Collected data:
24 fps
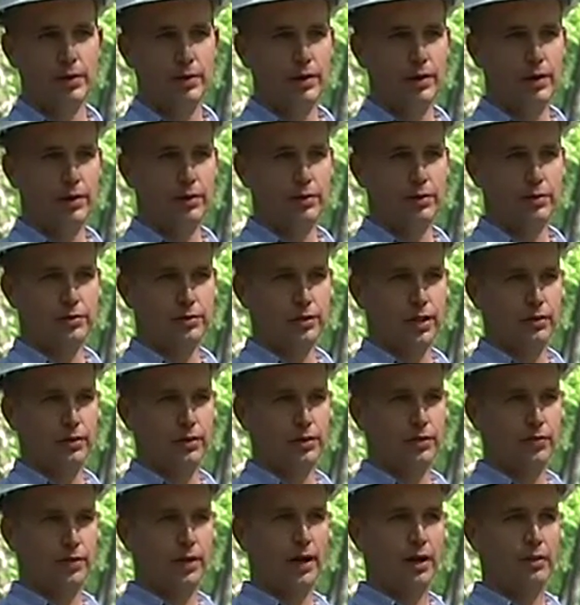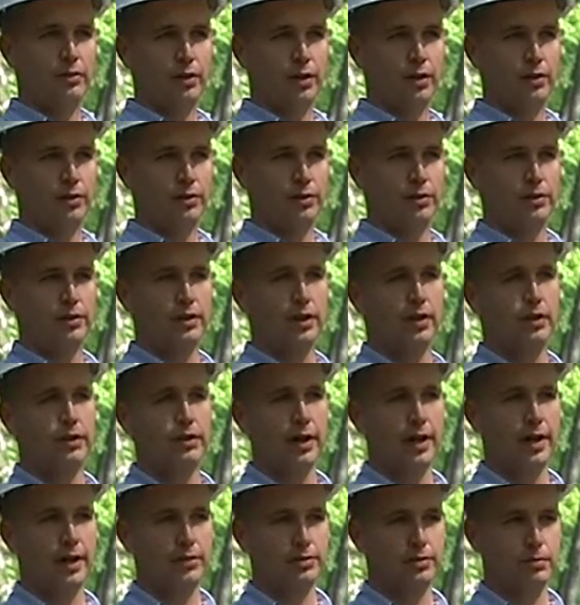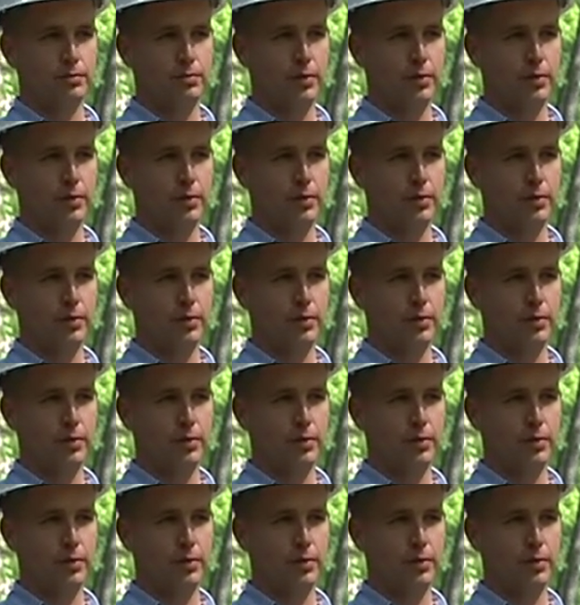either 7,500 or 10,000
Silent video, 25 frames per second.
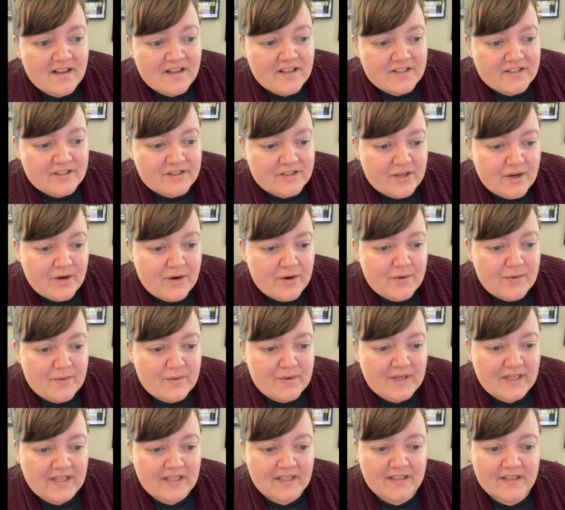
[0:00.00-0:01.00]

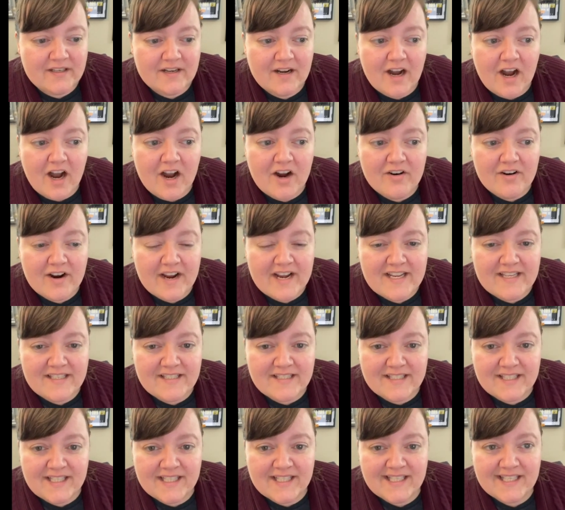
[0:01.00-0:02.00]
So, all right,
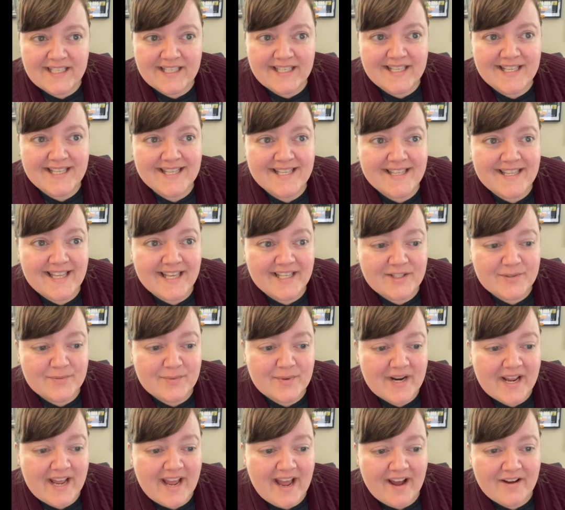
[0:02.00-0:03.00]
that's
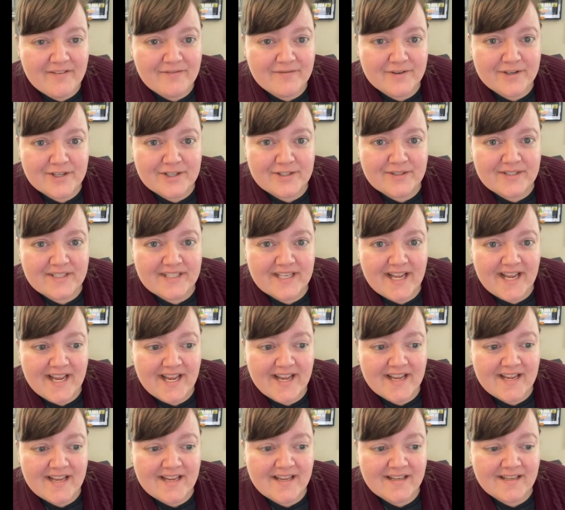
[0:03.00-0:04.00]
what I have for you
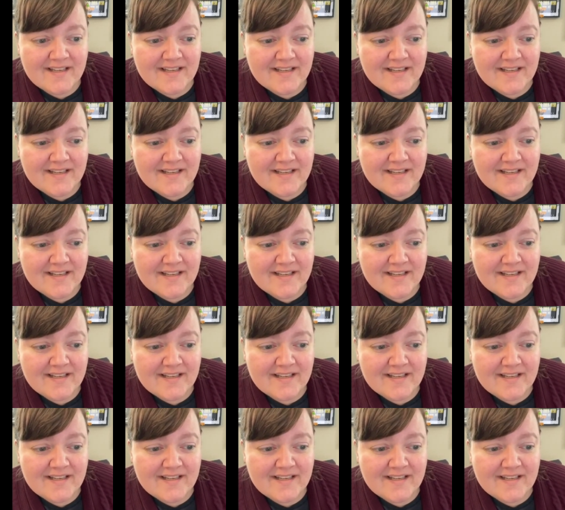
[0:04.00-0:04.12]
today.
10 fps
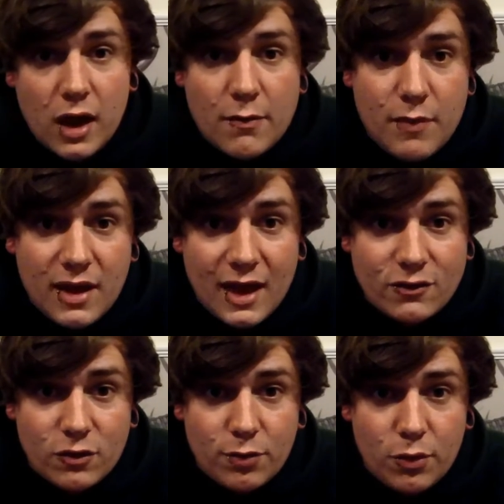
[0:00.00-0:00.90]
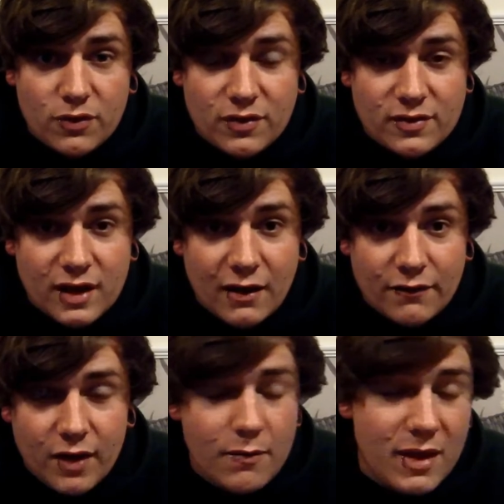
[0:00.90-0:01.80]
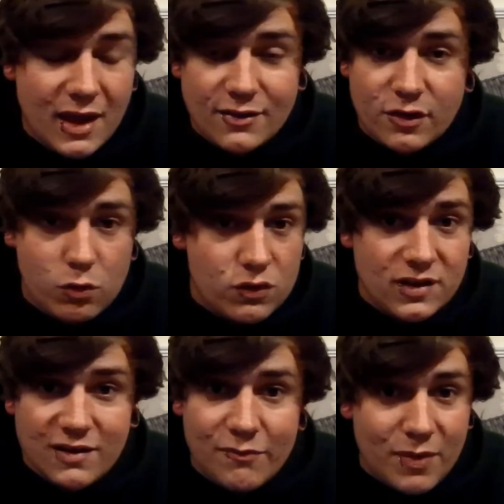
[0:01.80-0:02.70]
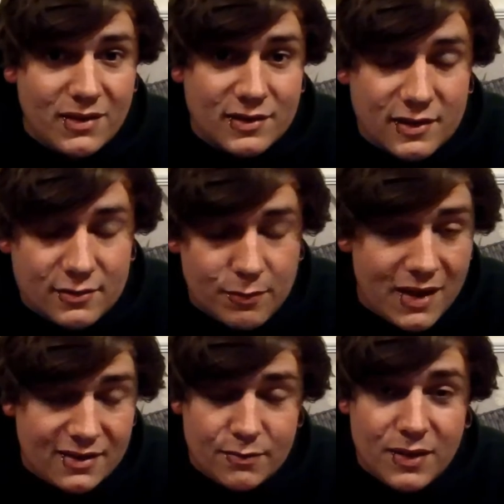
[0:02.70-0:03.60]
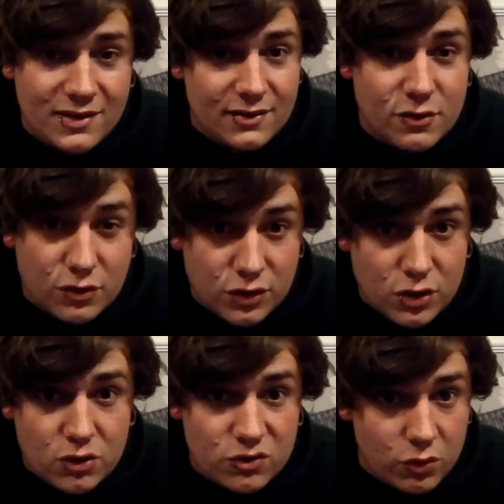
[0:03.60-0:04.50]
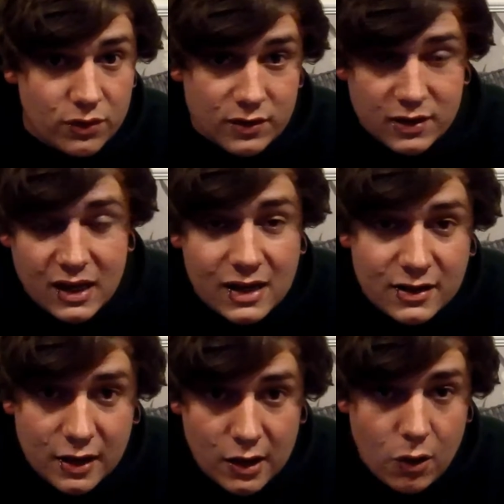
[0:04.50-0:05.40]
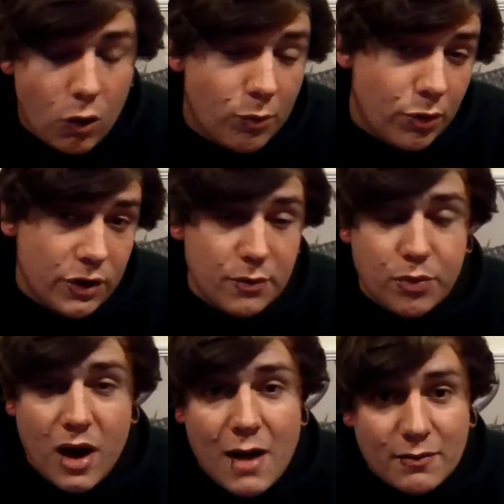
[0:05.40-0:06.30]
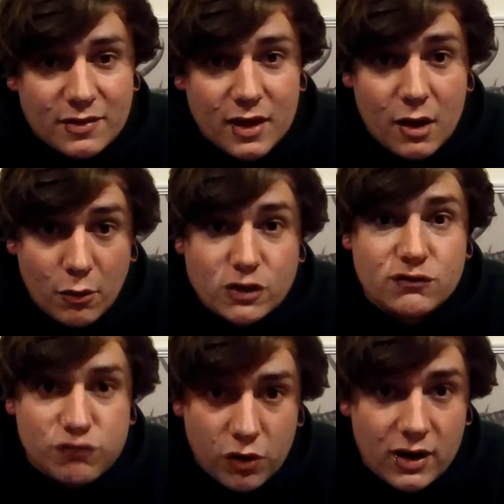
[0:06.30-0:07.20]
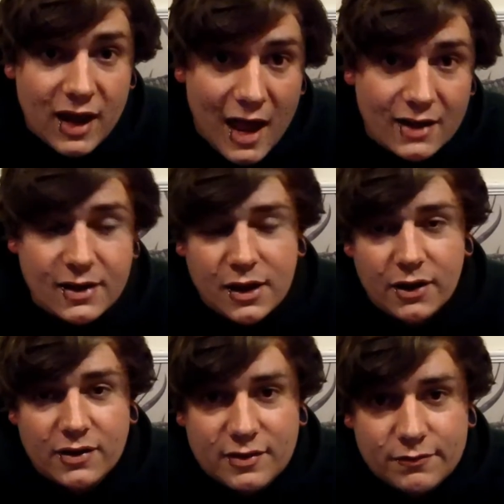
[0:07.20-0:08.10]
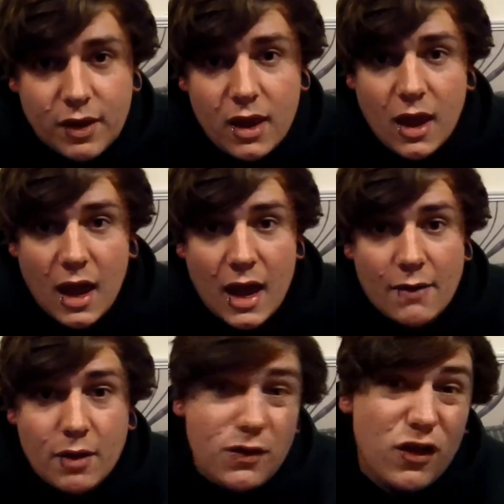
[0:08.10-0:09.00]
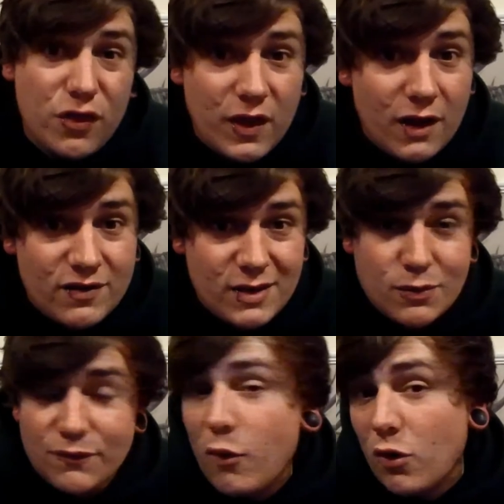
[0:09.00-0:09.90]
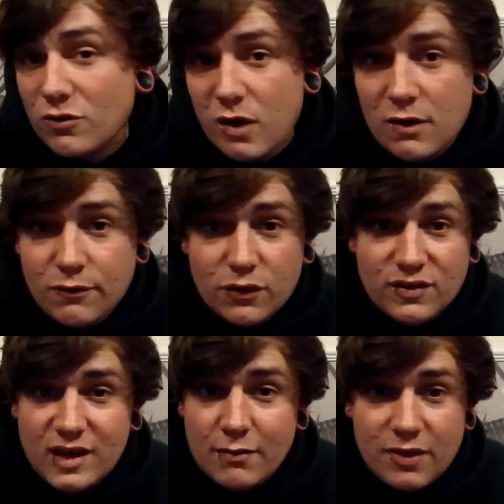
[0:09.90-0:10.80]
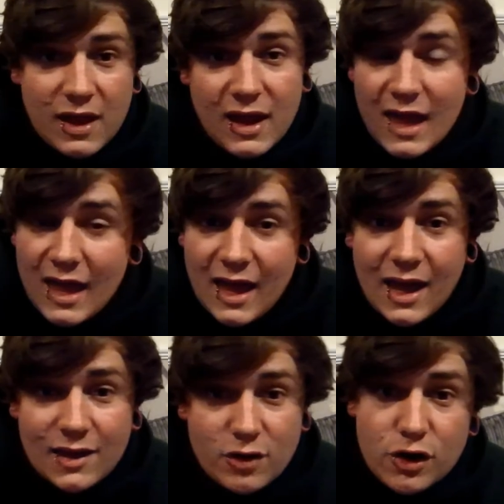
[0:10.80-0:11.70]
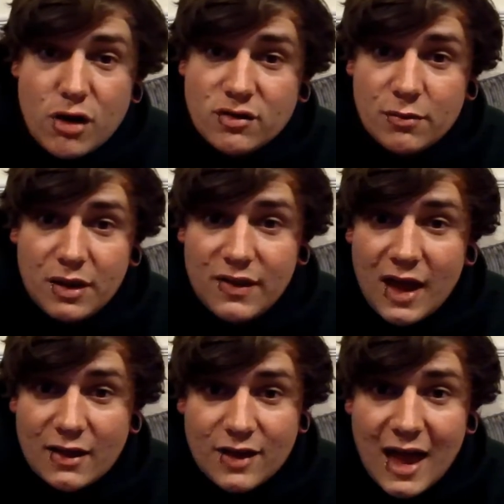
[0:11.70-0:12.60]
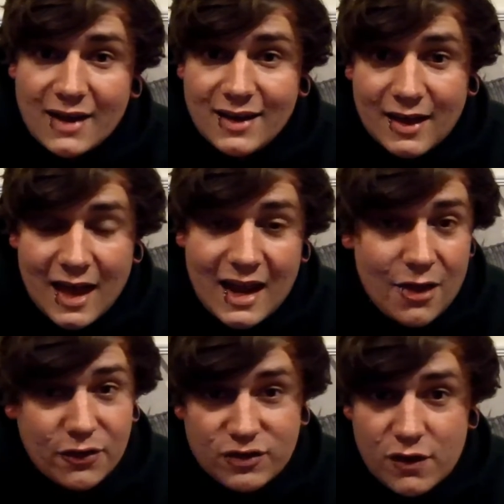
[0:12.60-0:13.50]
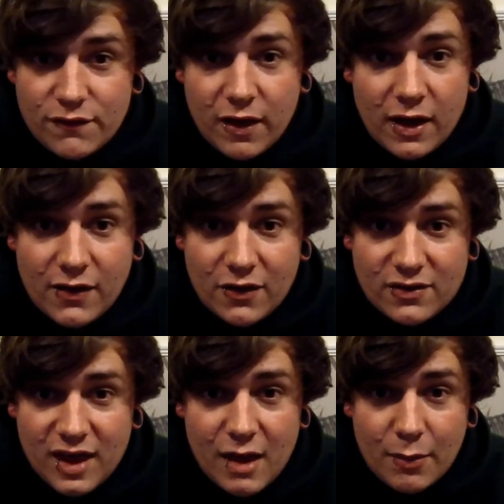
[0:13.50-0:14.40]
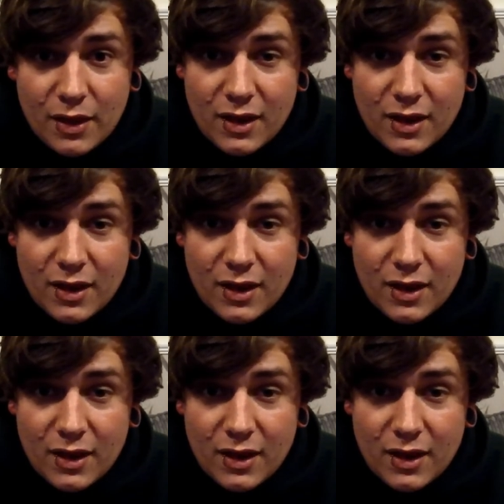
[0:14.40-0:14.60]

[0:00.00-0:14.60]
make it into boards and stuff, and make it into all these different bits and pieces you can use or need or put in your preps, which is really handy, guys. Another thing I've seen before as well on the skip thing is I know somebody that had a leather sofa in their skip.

Your task: Exactly the lines from the one containing "[0:11.70-0:12.60]" to the end of the records above, both end lines included, are to be printed, and no pictures with them.

Output for this exercise:
[0:11.70-0:12.60]
[0:12.60-0:13.50]
[0:13.50-0:14.40]
[0:14.40-0:14.60]

[0:00.00-0:14.60]
make it into boards and stuff, and make it into all these different bits and pieces you can use or need or put in your preps, which is really handy, guys. Another thing I've seen before as well on the skip thing is I know somebody that had a leather sofa in their skip.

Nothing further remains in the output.